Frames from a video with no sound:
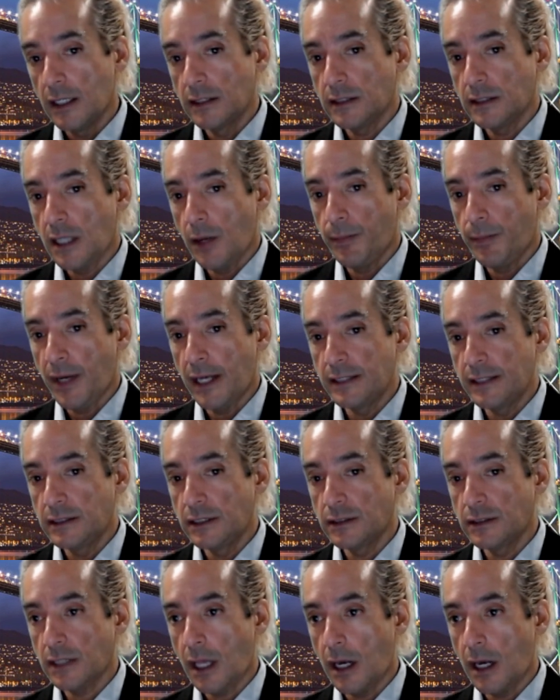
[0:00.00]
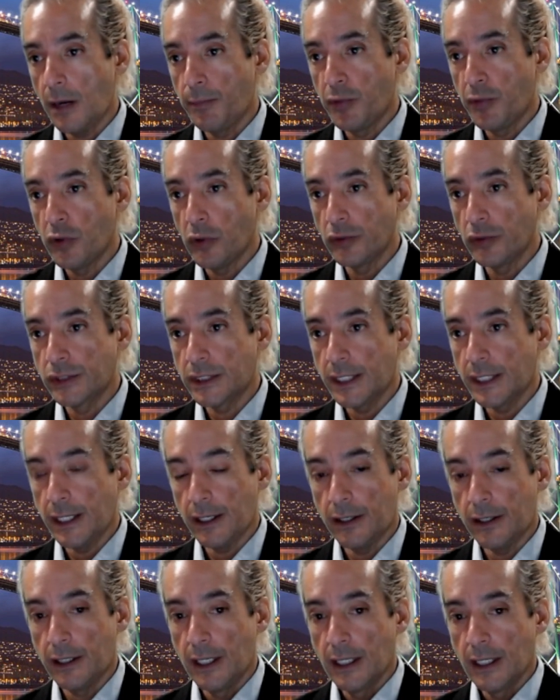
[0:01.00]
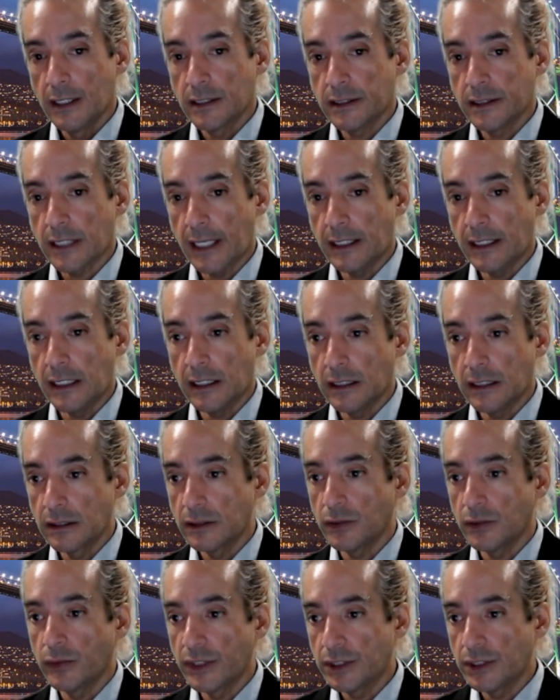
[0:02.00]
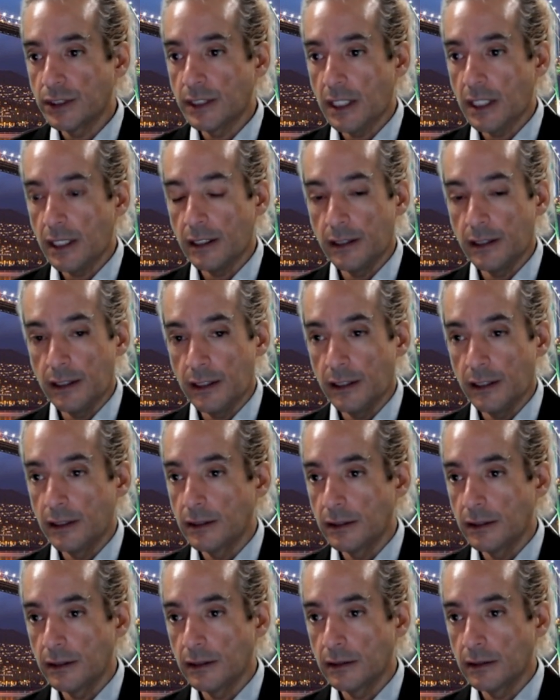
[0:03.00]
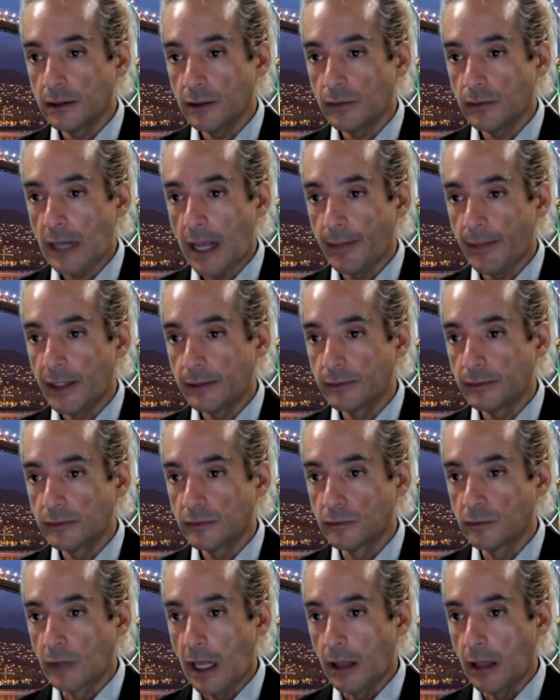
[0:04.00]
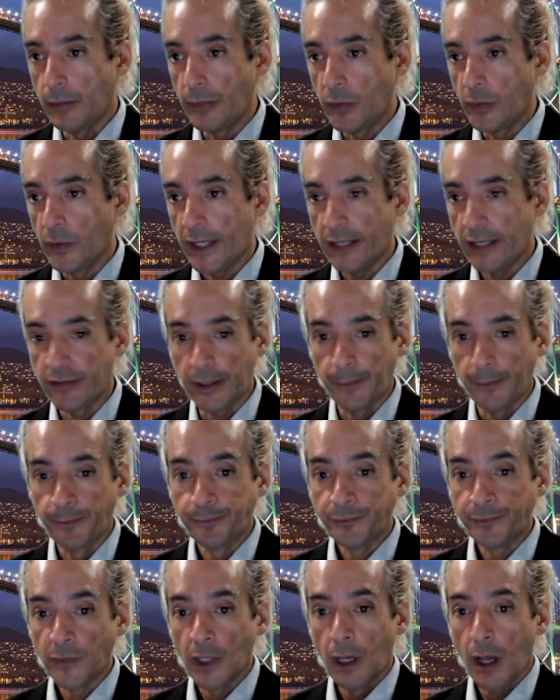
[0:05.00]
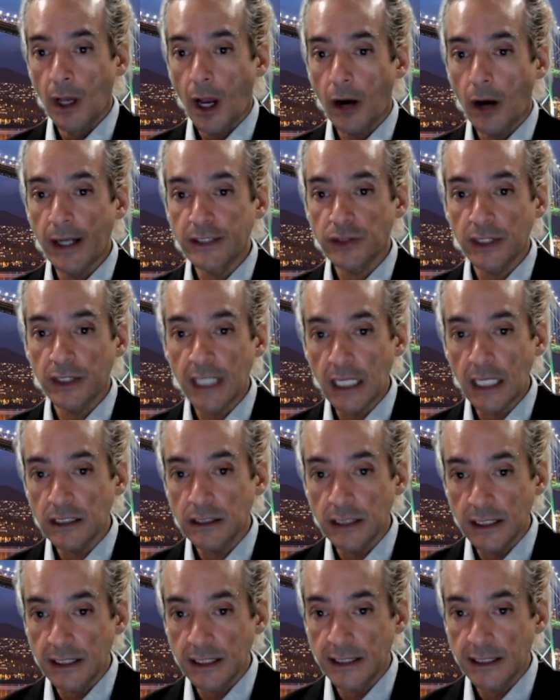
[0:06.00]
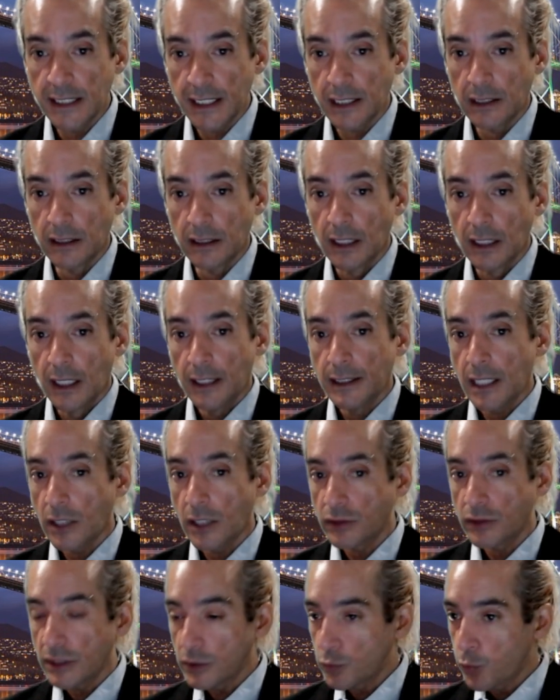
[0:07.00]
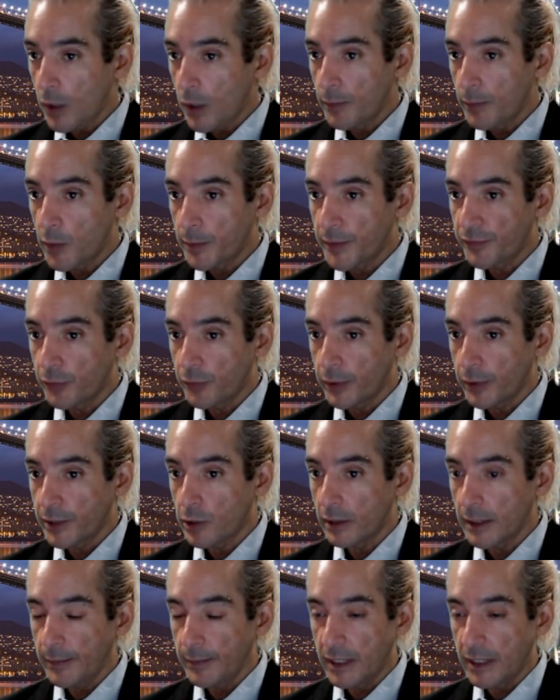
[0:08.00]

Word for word: It's how Pisces kind of pulls their psychic intuition out of the, the rabbit realm, whatever. All right, so that's the deal. Now, just one more before we go on.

WORK TO COMPLETE
Give every record again word for word, pictures excluded.

THE COMPLETED TASK
Frames from a video with no sound:
[0:00.00]
[0:01.00]
[0:02.00]
[0:03.00]
[0:04.00]
[0:05.00]
[0:06.00]
[0:07.00]
[0:08.00]

Word for word: It's how Pisces kind of pulls their psychic intuition out of the, the rabbit realm, whatever. All right, so that's the deal. Now, just one more before we go on.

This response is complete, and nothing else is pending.